EAST NEWARK — For Patrick Martin, it was always about the kids.
That’s what brought him to the East Newark Borough School July 1, 2014, after having completed four years as the chief administrator of the Union Township Board of Education with 7,500 students spread among 10 schools.
“I was looking to get back into the classroom, to do hands-on work with the children,” he said. “It was wonderful to come to a new place where I could do that again.”
But he’ll be leaving that experience behind on June 30 when he bids a fond farewell to the nearly 300 students occupying East Newark’s only school where he’s presided as superintendent/principal.
Martin, whose appointment was only recently renewed for five years, said the district won’t be on the hook for paying him for the additional time since he’s leaving of his own volition. His starting pay in 2014 was $115,000 and he’s leaving with a salary of $127,500.
“A search for a replacement has begun,” he added.
So why the change of heart?
“This,” he said, “is my 25th year in education,” which he began in 1979 teaching sixth-grade at Our Lady Queen of Angels School in New York City, and which he now ends putting in papers for retirement and a state pension. “And my wife and I have new grandchildren in our life,” he said.

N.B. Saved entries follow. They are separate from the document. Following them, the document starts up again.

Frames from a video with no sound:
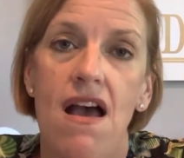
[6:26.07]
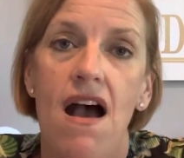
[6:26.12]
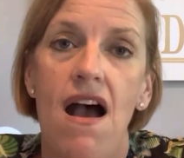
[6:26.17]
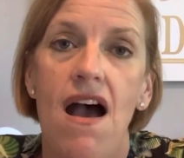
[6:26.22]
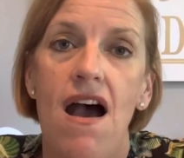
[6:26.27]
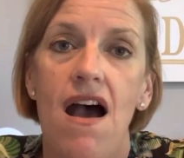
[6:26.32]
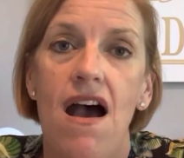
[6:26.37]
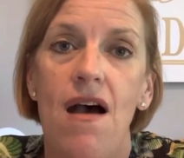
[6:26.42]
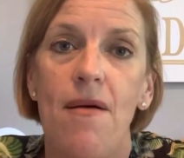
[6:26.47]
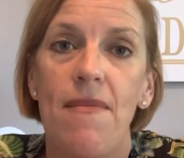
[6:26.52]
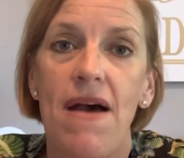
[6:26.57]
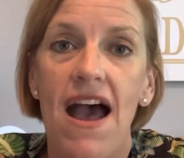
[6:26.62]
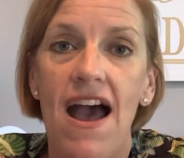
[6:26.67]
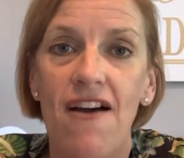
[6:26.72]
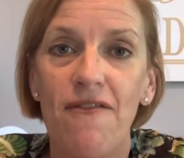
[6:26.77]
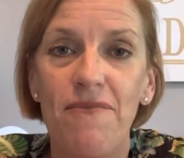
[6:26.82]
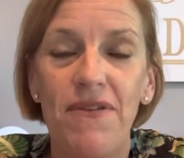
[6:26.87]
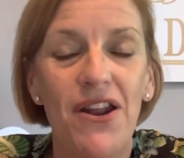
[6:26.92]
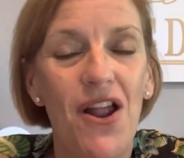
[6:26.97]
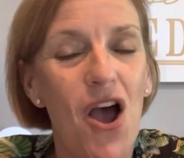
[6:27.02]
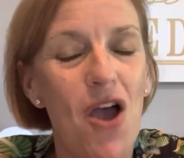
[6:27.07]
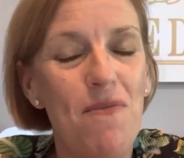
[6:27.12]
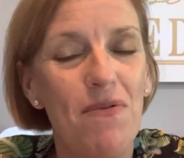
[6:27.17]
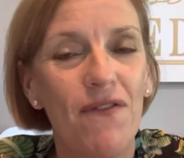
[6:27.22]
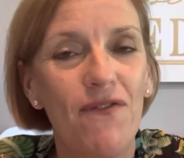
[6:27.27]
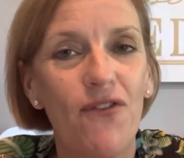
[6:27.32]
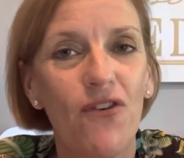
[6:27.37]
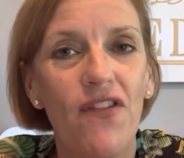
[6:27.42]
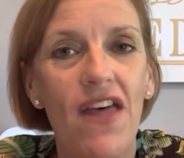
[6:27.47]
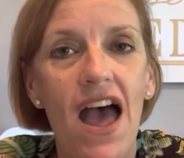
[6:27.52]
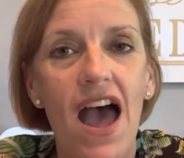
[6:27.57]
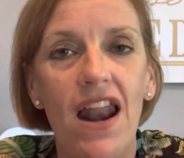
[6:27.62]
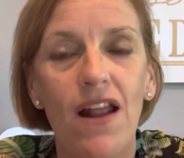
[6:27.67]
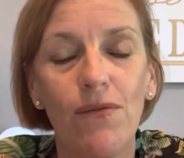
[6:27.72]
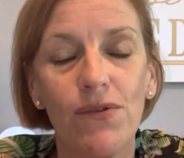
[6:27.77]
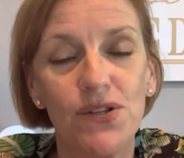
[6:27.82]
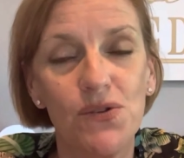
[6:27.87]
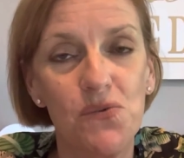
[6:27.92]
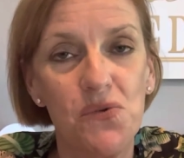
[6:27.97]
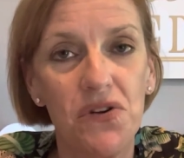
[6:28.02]
Um, I've been hoping for that.
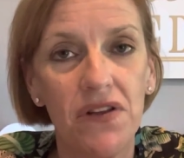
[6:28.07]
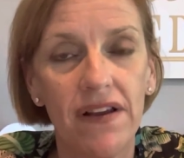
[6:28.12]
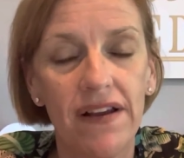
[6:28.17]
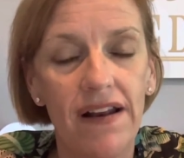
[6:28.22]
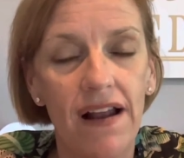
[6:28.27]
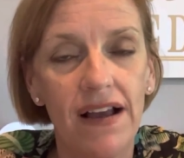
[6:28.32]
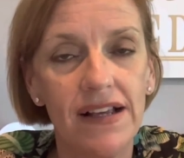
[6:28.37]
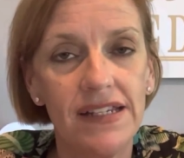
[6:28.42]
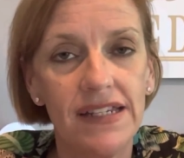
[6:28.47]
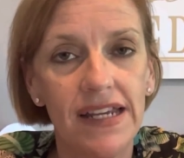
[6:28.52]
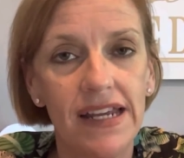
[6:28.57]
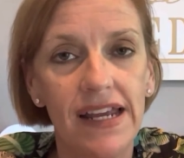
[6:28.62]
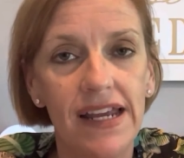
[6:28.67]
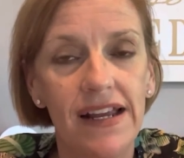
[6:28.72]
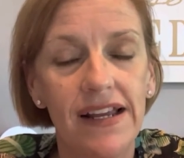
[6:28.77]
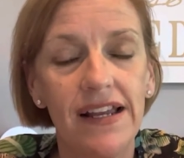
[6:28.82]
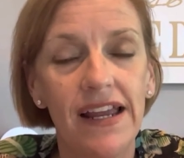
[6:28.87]
It was really nice to he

And while he didn’t mention another variable as a potential trigger for leaving, Martin’s impending departure comes amid escalating tensions between borough teachers/staffers and their employer over an unsettled labor agreement that now threatens to reach three years.
Economics – borough educators are the lowest-paid in New Jersey – has taken a toll on the district as an increasing number of employees conclude they have no choice but to leave to seek higher-paying jobs. Five of the 20+ staffers departed this past year.
When Martin assumed control of the district, the financial outlook was pretty gloomy. “My first budget (2014-15) we were $700,000 in the red,” he recalled, due largely to the high tuition costs of educating special needs youngsters with outside placements.
But that situation was righted, he said, by bringing back a total of 10 children with the creation of two special needs classrooms, one to handle younger kids and a second for middle-schoolers, in the district.
“Now,” Martin said, “we’re very financially secure.”
Another factor contributing to the district’s financial health was the settlement of a long-simmering dispute between it and the Harrison Board of Education in March 2015 over the tuition fee charged East Newark BOE for educating 100+ borough residents at Harrison High.
Both sides agreed to set the annual fee at $13,000 per student for the 2015-16 school year and increasing at a rate of 2% per year for each of the next six school years. At the time, Martin reckoned the initial savings at about $300,000.
Looking back on his East Newark experience, Martin likes to point to such achievements as having “witnessed an overall increase in standardized test scores” by an ethnically-diverse student population whose parents are largely blue-collar and “initiated a ‘one-to-one’ program where all students received a T-Mobile tablet that allows them to access the internet for classwork, homework and special projects.”
And while Mayor Joseph Smith has said there’s no way the borough could afford the cost of replacing the 100+-year school, Martin noted the district has managed to keep the building in optimum shape by finding contractors at the right price to upgrade Internet, phone and security systems, maintain a balanced heating and ventilating system, installed tile flooring and repaint the entire structure.
Meanwhile, Martin has continued to search for ways to connect with students, whether that’s meant running math “bees,” distributing daily morning handwriting sheets, sharing “Word of the Day” and conducting an all-school spelling championship — all inside the building.
For activities just outside school, he organized the August “ice-cream social” as a welcome-back to the fall term, the “Trunk-or-Treat” Halloween event, spring egg hunt/bike giveaway, Saturday Academy/soccer play and a field trip to Washington, D.C.
No matter the situation, Martin has always seemed to find a way to keep it real. One day last week, while delivering his daily dismissal-time announcements via school intercom, he acknowledged providing an inaccurate spelling for the word “archaeologist” and credited a teacher with tactfully pointing out the error.
So noted, Dr. Martin.
Proving that even a magna cum laude Fordham University alum is capable of making mistakes.